A sampling of the menu items at the Hamilton Princess restaurant Intrepid, which includes oysters, steak and sushi rolls. Photo Credit: Hamilton Princess & Beach Club

Tea time

During afternoon tea from 3 to 5 o'clock, tiered stands arrive laden with cucumber finger sandwiches and warm scones served with clotted cream and preserves. A time-honored ritual in Bermuda, the tea also includes the option of a glass of prosecco or Veuve Clicquot Champagne. 

Another highlight is the hotel's beach club, just a 20-minute ride away, which serves up Bermuda's signature drinks. Few experiences on the island beat sinking your toes into the rosy-tinted sand with a rum swizzle or a dark 'n' stormy, both made with Bermuda's own Gosling's Black Seal rum.

Visiting the Hamilton Princess was the perfect entry to tasting the island's famous dishes; the property leans into established culinary lore, with meals served in modern, high-design restaurant settings.

"The culinary program doesn't try to compete with its own legacy," Lekki said. "It uses it as a point of authenticity, layering in creativity, diversity and a forward-looking mindset to remain relevant to today's global traveler."

If the Hamilton Princess is a love letter to Bermuda's heritage, then The Loren Bermuda, where I checked in for the second half of my stay, is its manifesto for the future. Opened in 2017, the 49-room hotel is perched on the rugged south shore, the luxe guestrooms overlooking the wild Atlantic surf. 

The cliffside boutique hotel boasts two restaurants: The Pink Beach Club, a casual outdoor restaurant, and Maree Lounge, a swanky space with intimate tables set amid a gallery of framed art. The restaurant's culinary philosophy reflects the hotel's mission of sustainability and innovation.

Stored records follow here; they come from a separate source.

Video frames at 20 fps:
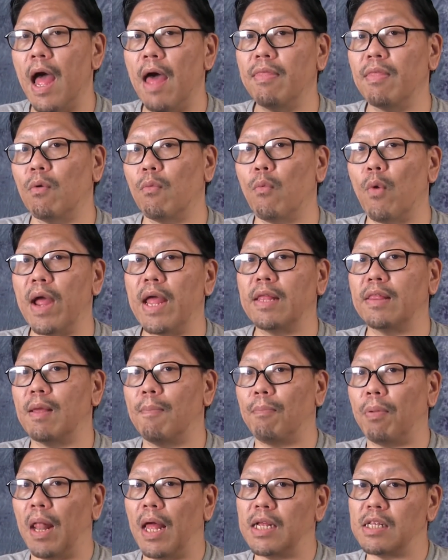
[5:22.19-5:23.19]
and the way
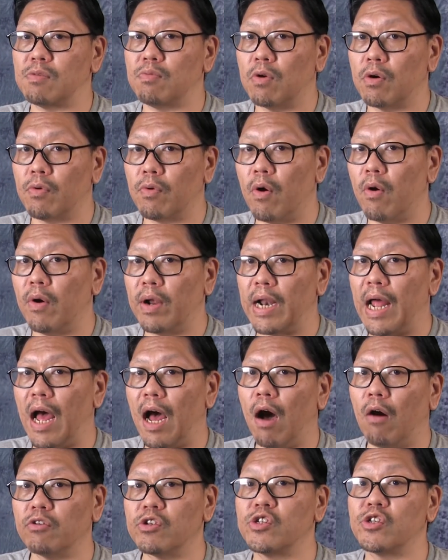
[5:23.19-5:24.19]
that plants will grow and
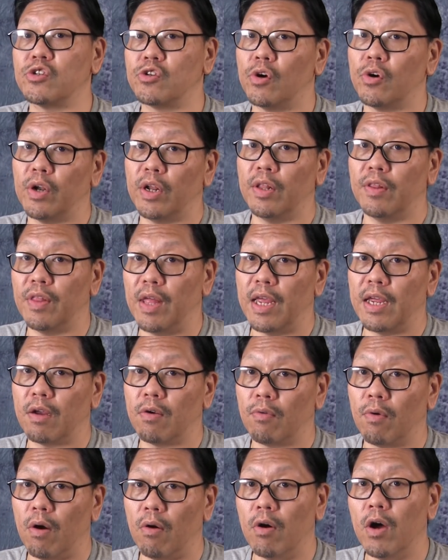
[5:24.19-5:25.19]
how sturdy they
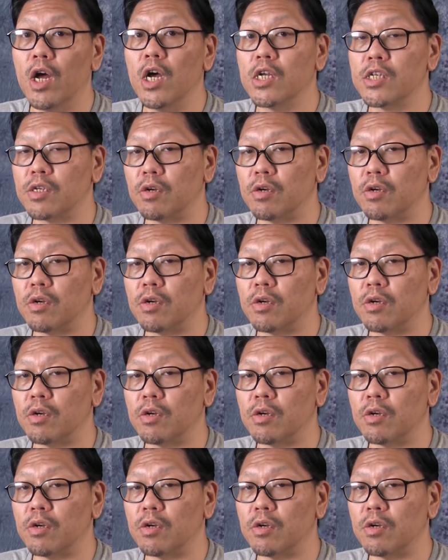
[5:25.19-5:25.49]
grow.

Guests at The Loren can enjoy lionfish two ways: filleted or in a ceviche. The fish are caught by local divers just a few hundred feet offshore from the hotel.
Guests at The Loren can enjoy lionfish two ways: filleted or in a ceviche. The fish are caught by local divers just a few hundred feet offshore from the hotel. Photo Credit: The Loren Bermuda

High-end dining in Bermuda often relies on expensive imports, but The Loren has turned this on its head by fostering deep relationships with local foragers and divers to source hyperlocal ingredients for its dishes. For instance, the lionfish experience lets you enjoy the fresh fish caught by seasoned divers just a few hundred feet offshore, which is then prepared into fillets and ceviche by master chefs. 

The hotel also keeps its pulse on the global culinary world, often inviting chefs for its Summer Guest Chef Series. Launched in 2021, the annual series invites Michelin-starred and James Beard Award-winning chefs and television personalities to experiment with Bermudian ingredients. Past guests have included "Top Chef" stars Eric Adjepong and Nina Compton. 

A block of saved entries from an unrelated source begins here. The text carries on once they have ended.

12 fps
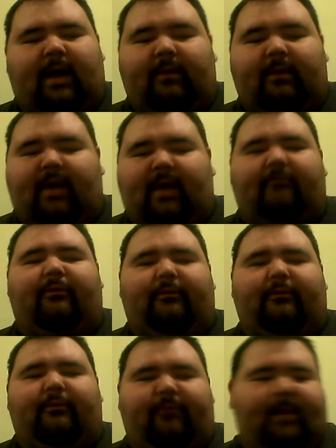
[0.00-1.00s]
ever
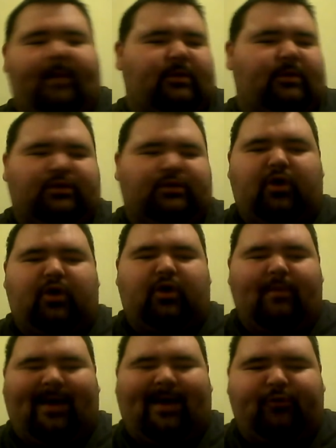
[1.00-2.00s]
famous
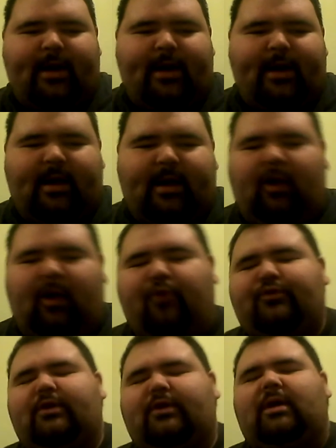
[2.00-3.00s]
documentary out
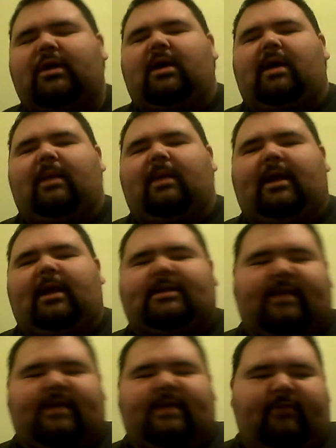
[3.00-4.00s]
in the late
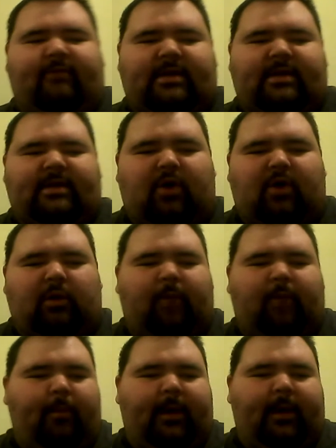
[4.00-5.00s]
70s called
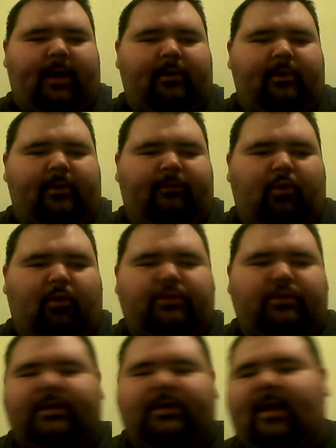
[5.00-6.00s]
Pumping Iron, of course, and
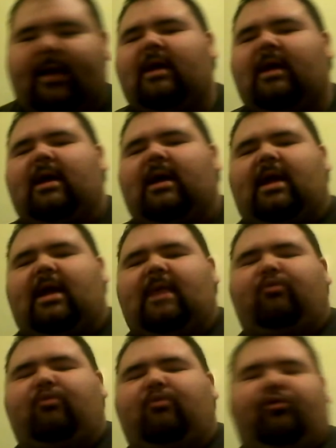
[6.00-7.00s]
then he
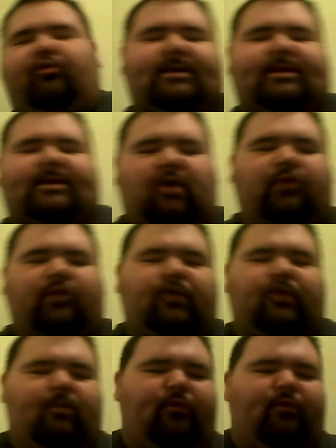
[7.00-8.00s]
progressed on to a
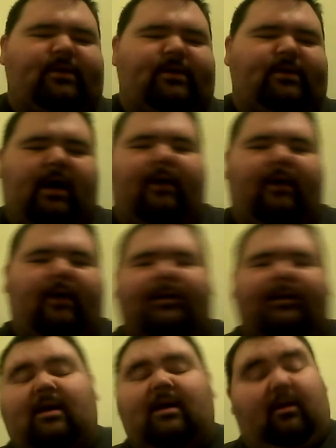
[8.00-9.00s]
movie star. And
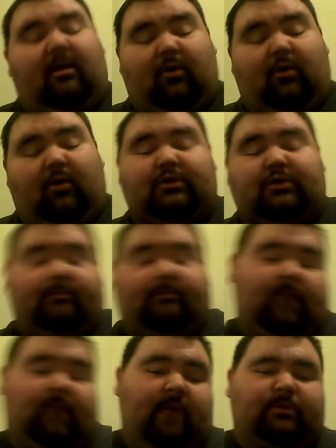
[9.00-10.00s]
of course,
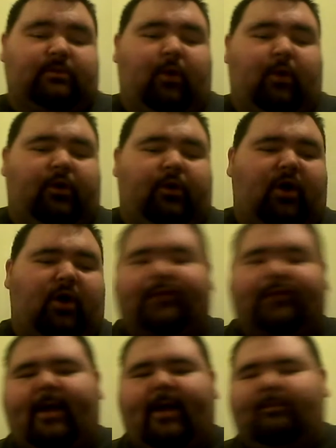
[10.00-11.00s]
he was born in
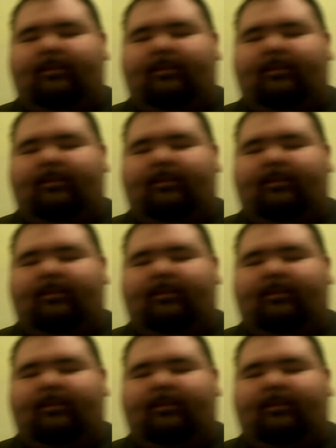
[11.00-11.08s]
Austria,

This summer, the series will welcome Food Network personality Esther Choi and "Top Chef" winner Kelsey Bernard Clark, among others.

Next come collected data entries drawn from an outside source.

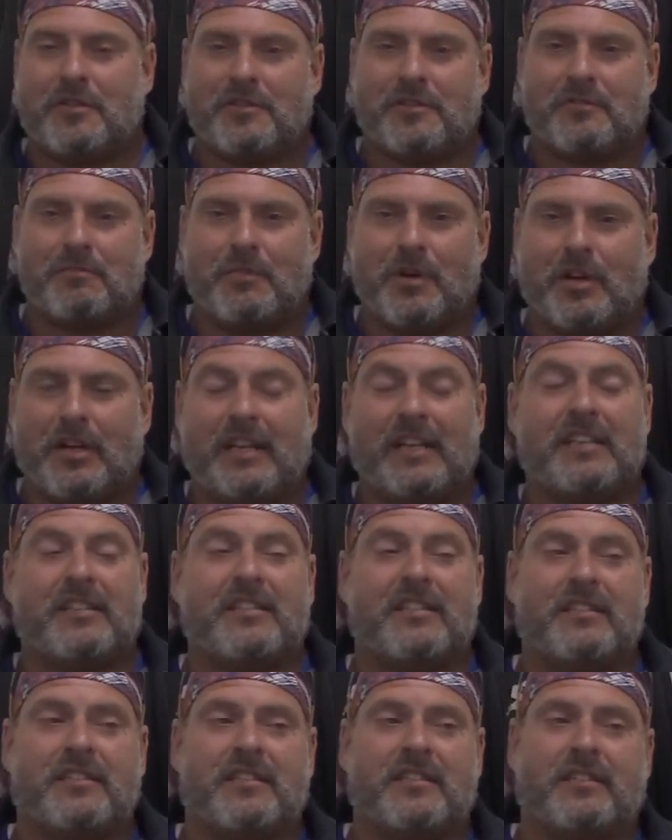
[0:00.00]
smoke. And
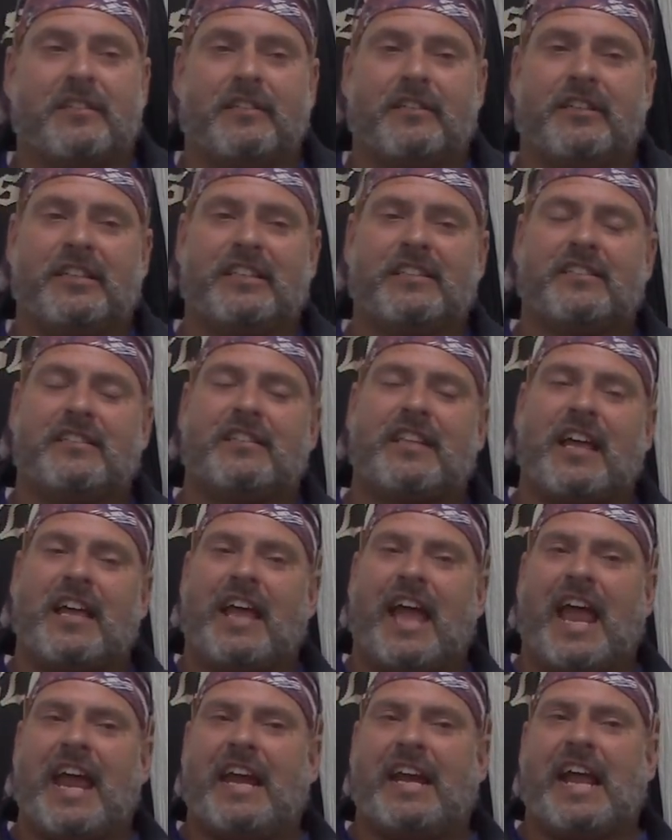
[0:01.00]
this isn't this is
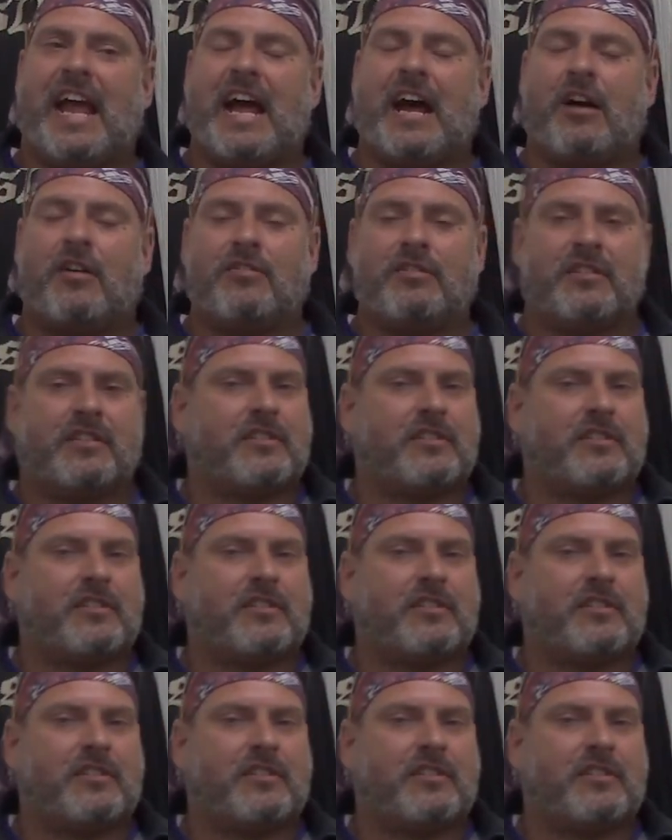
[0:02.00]
like eight hours.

"We've worked to develop an intentional balance between local authenticity and global creativity, which has helped position The Loren as a destination for culinary discovery," said Tarryn Clark, general manager for The Loren Bermuda.
"Culinary collaboration allows us to  bring fresh perspectives and international influences to our guests while celebrating the creativity of both established and emerging talent." 

Summer pop-up

The property is also gearing up for another major event in its summer calendar. The hotel's indoor restaurant, Maree, will be transformed into a new dining concept, Shio by The Loren, a Nikkei Japanese-Peruvian pop-up focused on raw seafood dishes. I had a chance to taste items on the new menu, which featured bright sushi and sashimi rolls along with traditional Japanese and Peruvian drinks like sake and pisco sours.

Ultimately, the culinary journey between these two resorts is a microcosm of Bermuda itself. The Hamilton Princess was a taste of tradition, with dishes honoring the heritage recipes that put this island on the map. At The Loren, the menus are shaped by chefs who celebrate Bermuda's local bounty while inviting global flavors to the table.

Together, they create a culinary conversation as complex and unique as the island they call home.